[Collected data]
--*--

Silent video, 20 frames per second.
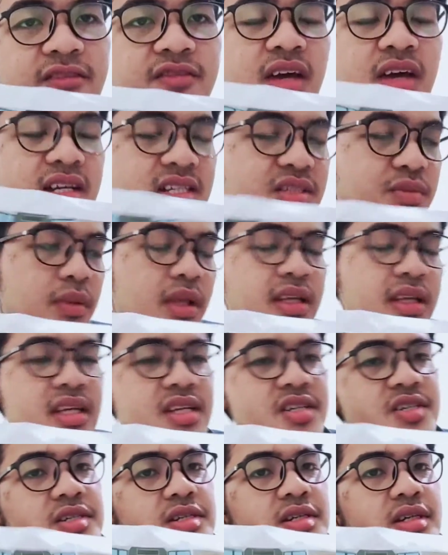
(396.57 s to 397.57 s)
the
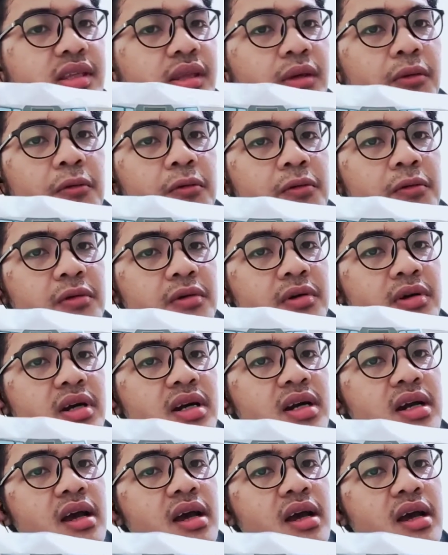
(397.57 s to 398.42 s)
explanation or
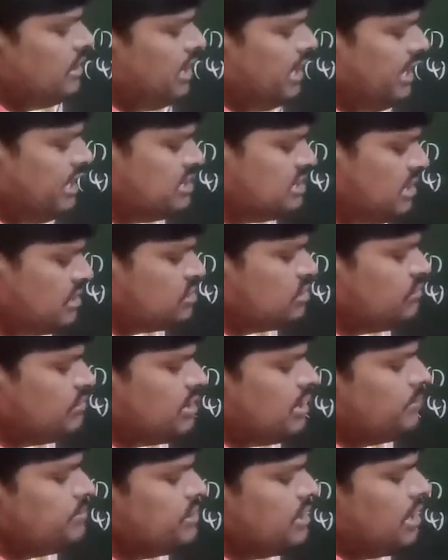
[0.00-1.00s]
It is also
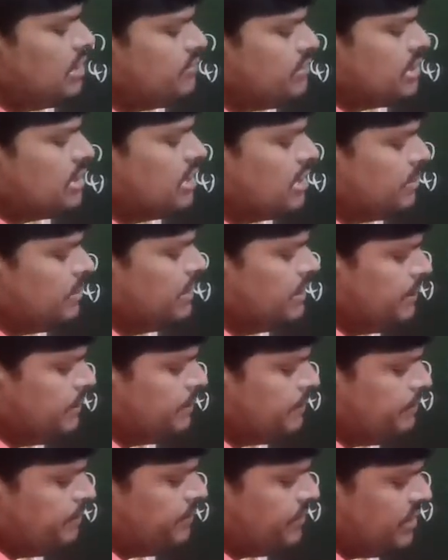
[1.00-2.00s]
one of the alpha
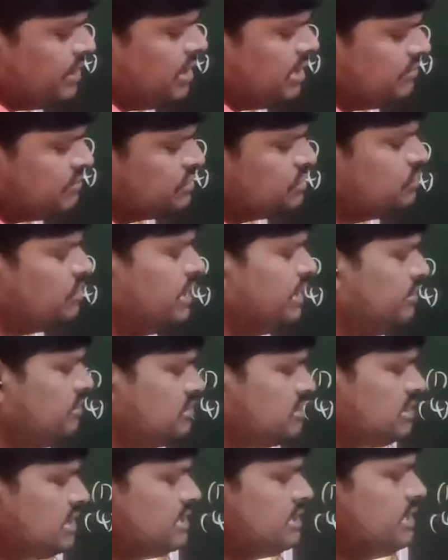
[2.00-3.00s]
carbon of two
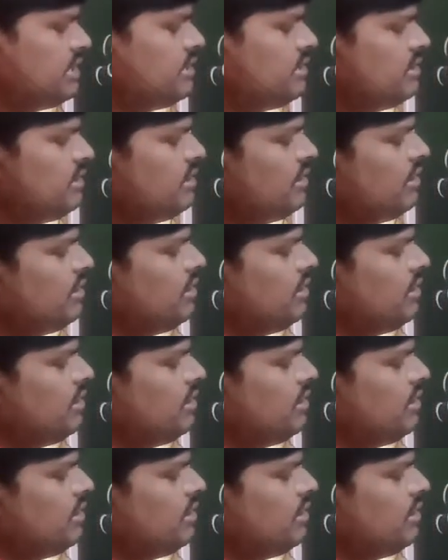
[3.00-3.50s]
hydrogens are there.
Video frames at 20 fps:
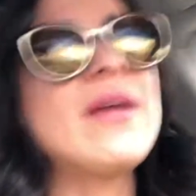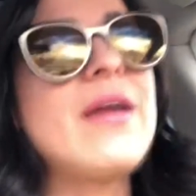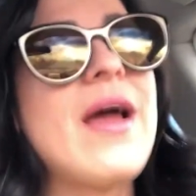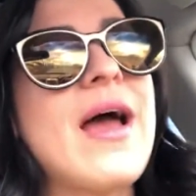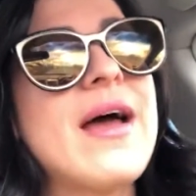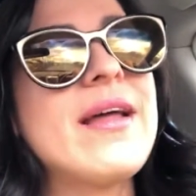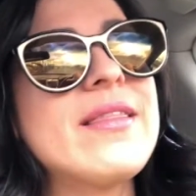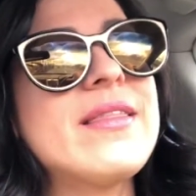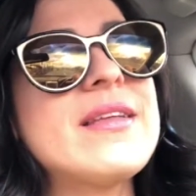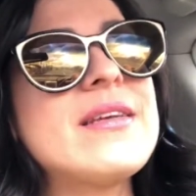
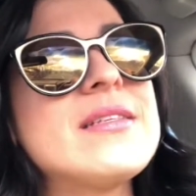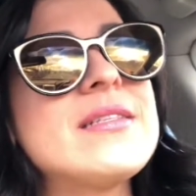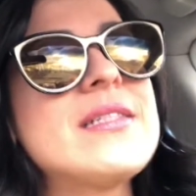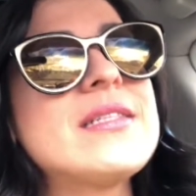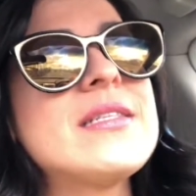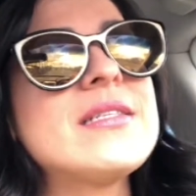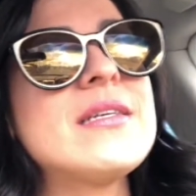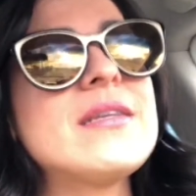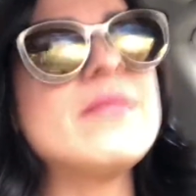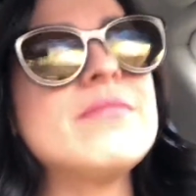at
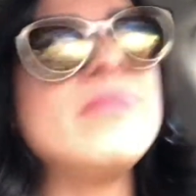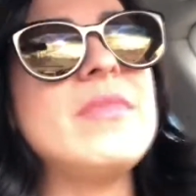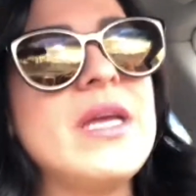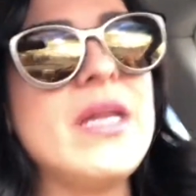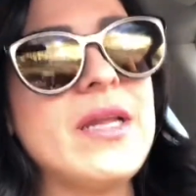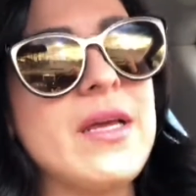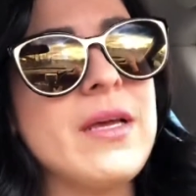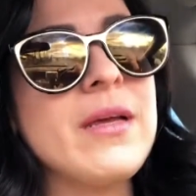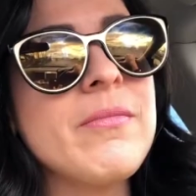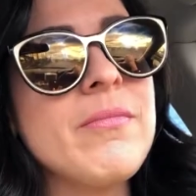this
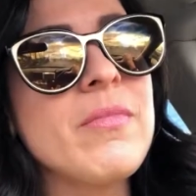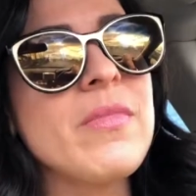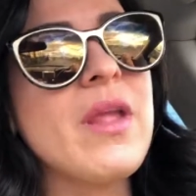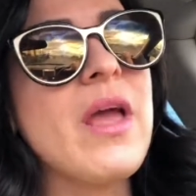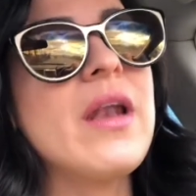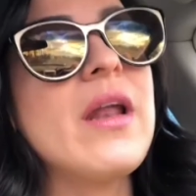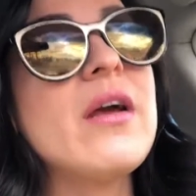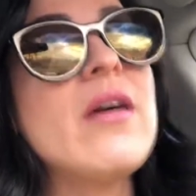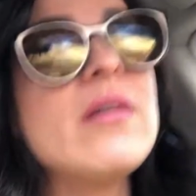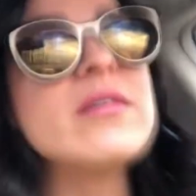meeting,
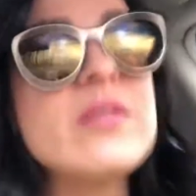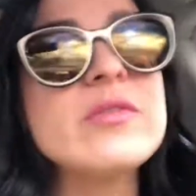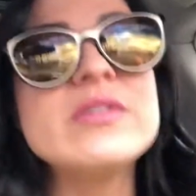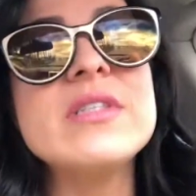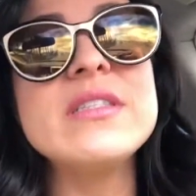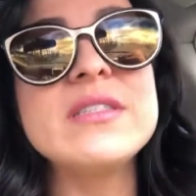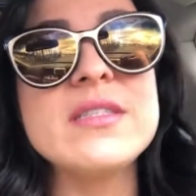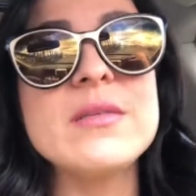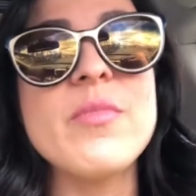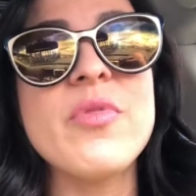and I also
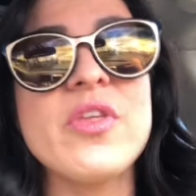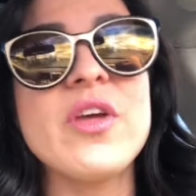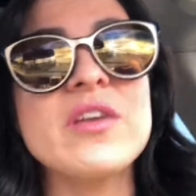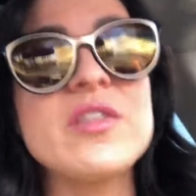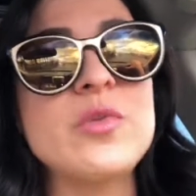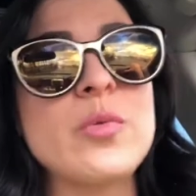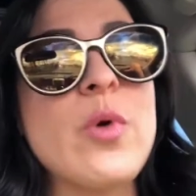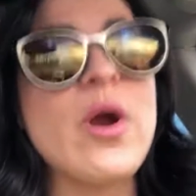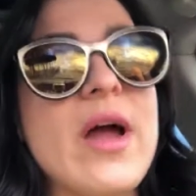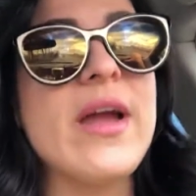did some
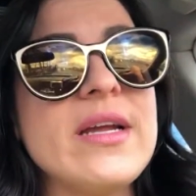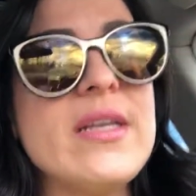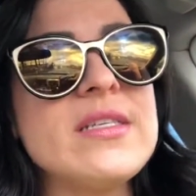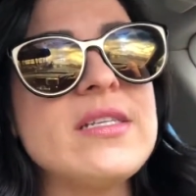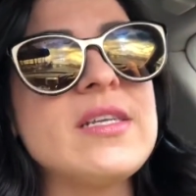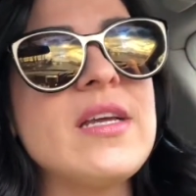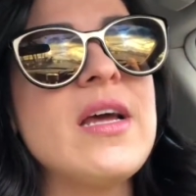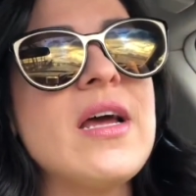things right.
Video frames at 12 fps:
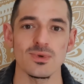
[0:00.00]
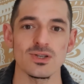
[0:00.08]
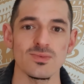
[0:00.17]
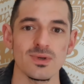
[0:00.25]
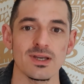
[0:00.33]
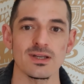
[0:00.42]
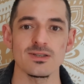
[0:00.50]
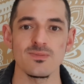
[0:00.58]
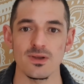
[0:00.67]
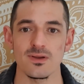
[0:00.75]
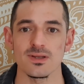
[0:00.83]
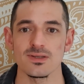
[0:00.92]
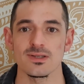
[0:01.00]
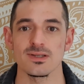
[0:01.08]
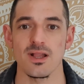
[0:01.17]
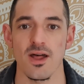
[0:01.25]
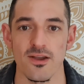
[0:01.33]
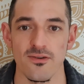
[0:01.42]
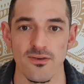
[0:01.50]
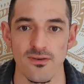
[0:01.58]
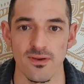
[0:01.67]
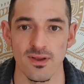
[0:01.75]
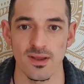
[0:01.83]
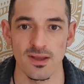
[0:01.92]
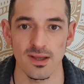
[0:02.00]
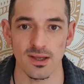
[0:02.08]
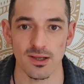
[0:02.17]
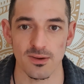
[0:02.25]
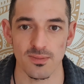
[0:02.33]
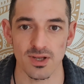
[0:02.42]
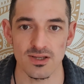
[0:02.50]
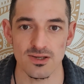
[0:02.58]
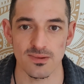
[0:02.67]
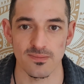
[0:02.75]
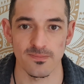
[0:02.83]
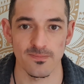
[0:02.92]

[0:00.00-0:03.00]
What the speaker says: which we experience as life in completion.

--*--

• **Exercise objective**
Output the records above in their entirety and exactly, leaving out all images.

• **Reply**
Silent video, 20 frames per second.
(396.57 s to 397.57 s)
the
(397.57 s to 398.42 s)
explanation or
[0.00-1.00s]
It is also
[1.00-2.00s]
one of the alpha
[2.00-3.00s]
carbon of two
[3.00-3.50s]
hydrogens are there.
Video frames at 20 fps:
at
this
meeting,
and I also
did some
things right.
Video frames at 12 fps:
[0:00.00]
[0:00.08]
[0:00.17]
[0:00.25]
[0:00.33]
[0:00.42]
[0:00.50]
[0:00.58]
[0:00.67]
[0:00.75]
[0:00.83]
[0:00.92]
[0:01.00]
[0:01.08]
[0:01.17]
[0:01.25]
[0:01.33]
[0:01.42]
[0:01.50]
[0:01.58]
[0:01.67]
[0:01.75]
[0:01.83]
[0:01.92]
[0:02.00]
[0:02.08]
[0:02.17]
[0:02.25]
[0:02.33]
[0:02.42]
[0:02.50]
[0:02.58]
[0:02.67]
[0:02.75]
[0:02.83]
[0:02.92]

[0:00.00-0:03.00]
What the speaker says: which we experience as life in completion.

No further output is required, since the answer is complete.